Task prompt
All of the lines below need to be copied exactly, apart from the pictures.

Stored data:
--- START ---

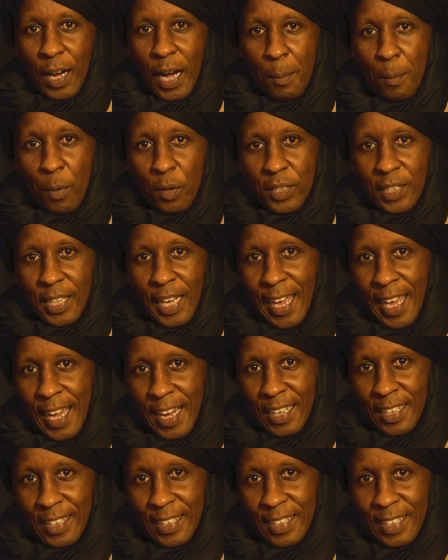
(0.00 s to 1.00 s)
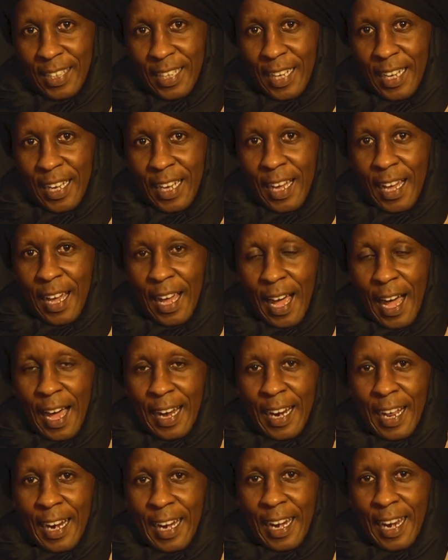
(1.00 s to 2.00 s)
camel's hair
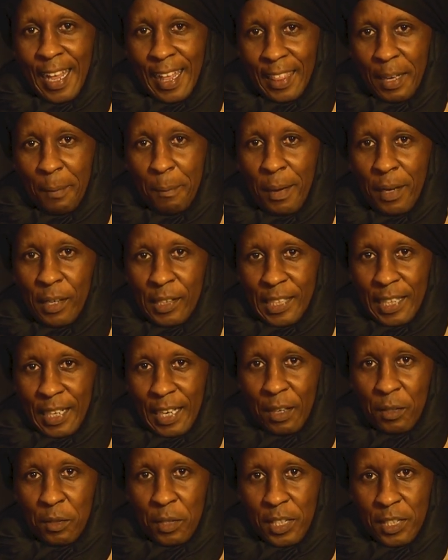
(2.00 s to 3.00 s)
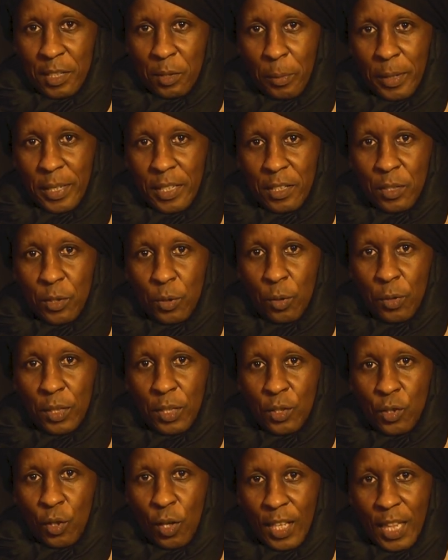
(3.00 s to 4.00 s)
and a leather belt around his waist. So
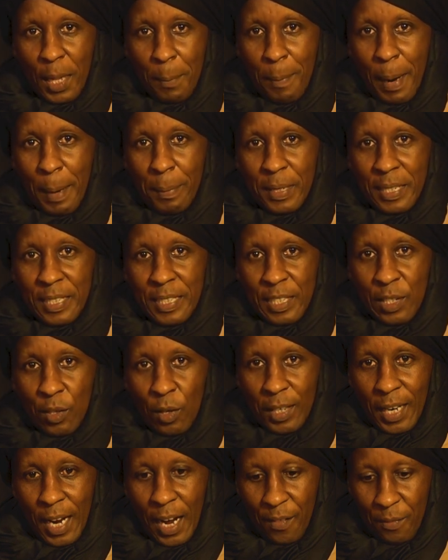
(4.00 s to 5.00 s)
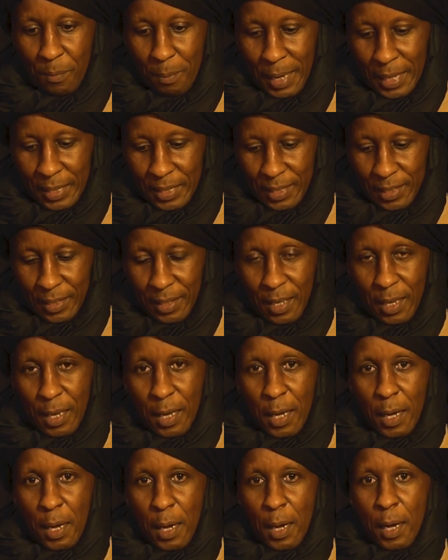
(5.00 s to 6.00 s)
John the Baptist did not have much,
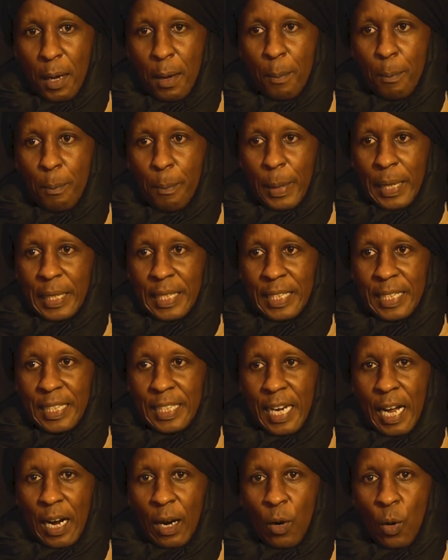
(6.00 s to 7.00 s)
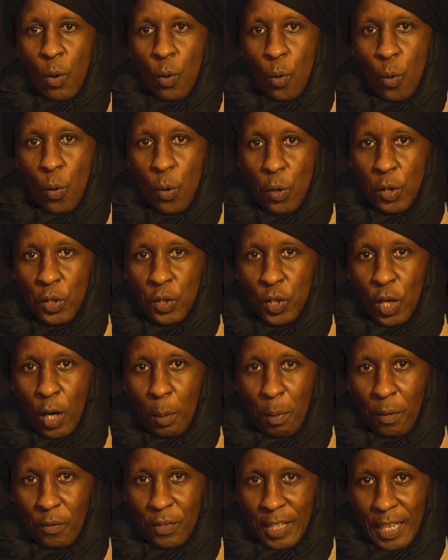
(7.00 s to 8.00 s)
but he did a good
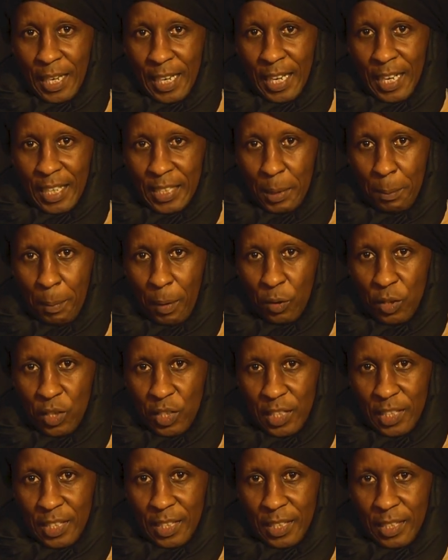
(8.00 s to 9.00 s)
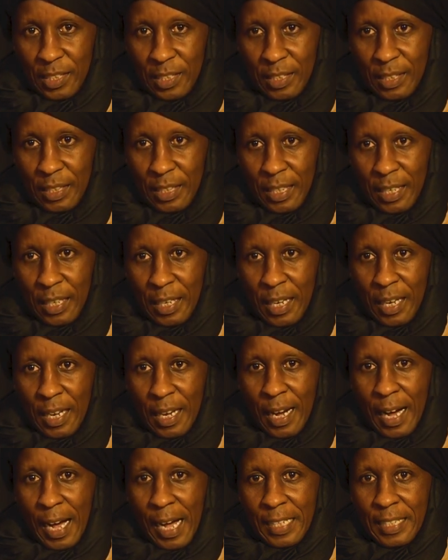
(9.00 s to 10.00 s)
job of telling us about Jesus.
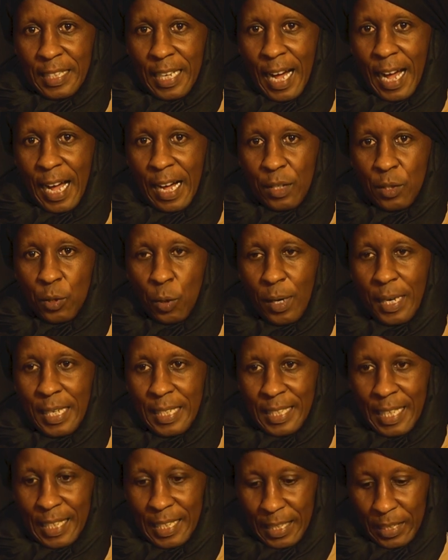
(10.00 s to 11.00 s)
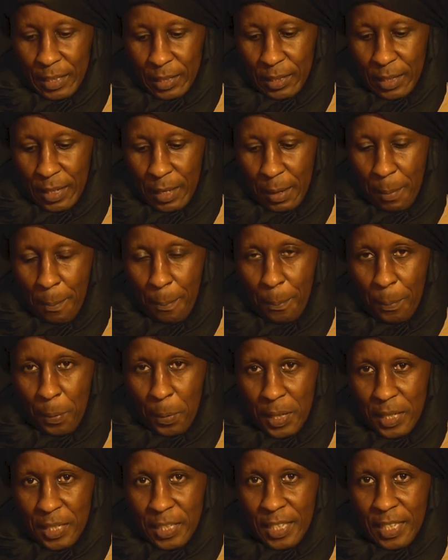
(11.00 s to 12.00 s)
And so he started
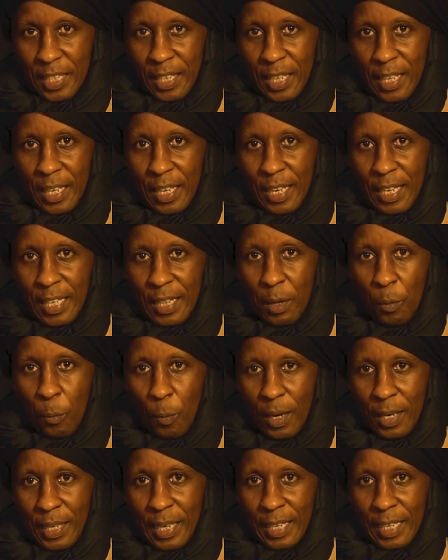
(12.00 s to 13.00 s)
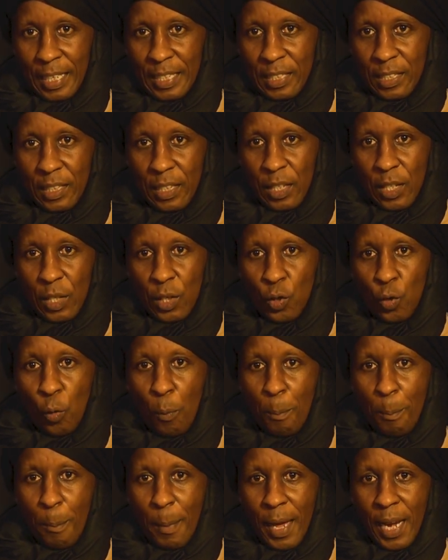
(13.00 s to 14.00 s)
preaching in the wilderness to
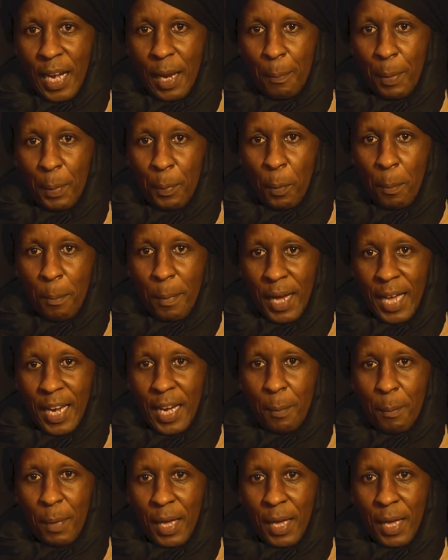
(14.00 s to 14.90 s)
many people. Many,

--- END ---

Result of this exercise
(0.00 s to 1.00 s)
(1.00 s to 2.00 s)
camel's hair
(2.00 s to 3.00 s)
(3.00 s to 4.00 s)
and a leather belt around his waist. So
(4.00 s to 5.00 s)
(5.00 s to 6.00 s)
John the Baptist did not have much,
(6.00 s to 7.00 s)
(7.00 s to 8.00 s)
but he did a good
(8.00 s to 9.00 s)
(9.00 s to 10.00 s)
job of telling us about Jesus.
(10.00 s to 11.00 s)
(11.00 s to 12.00 s)
And so he started
(12.00 s to 13.00 s)
(13.00 s to 14.00 s)
preaching in the wilderness to
(14.00 s to 14.90 s)
many people. Many,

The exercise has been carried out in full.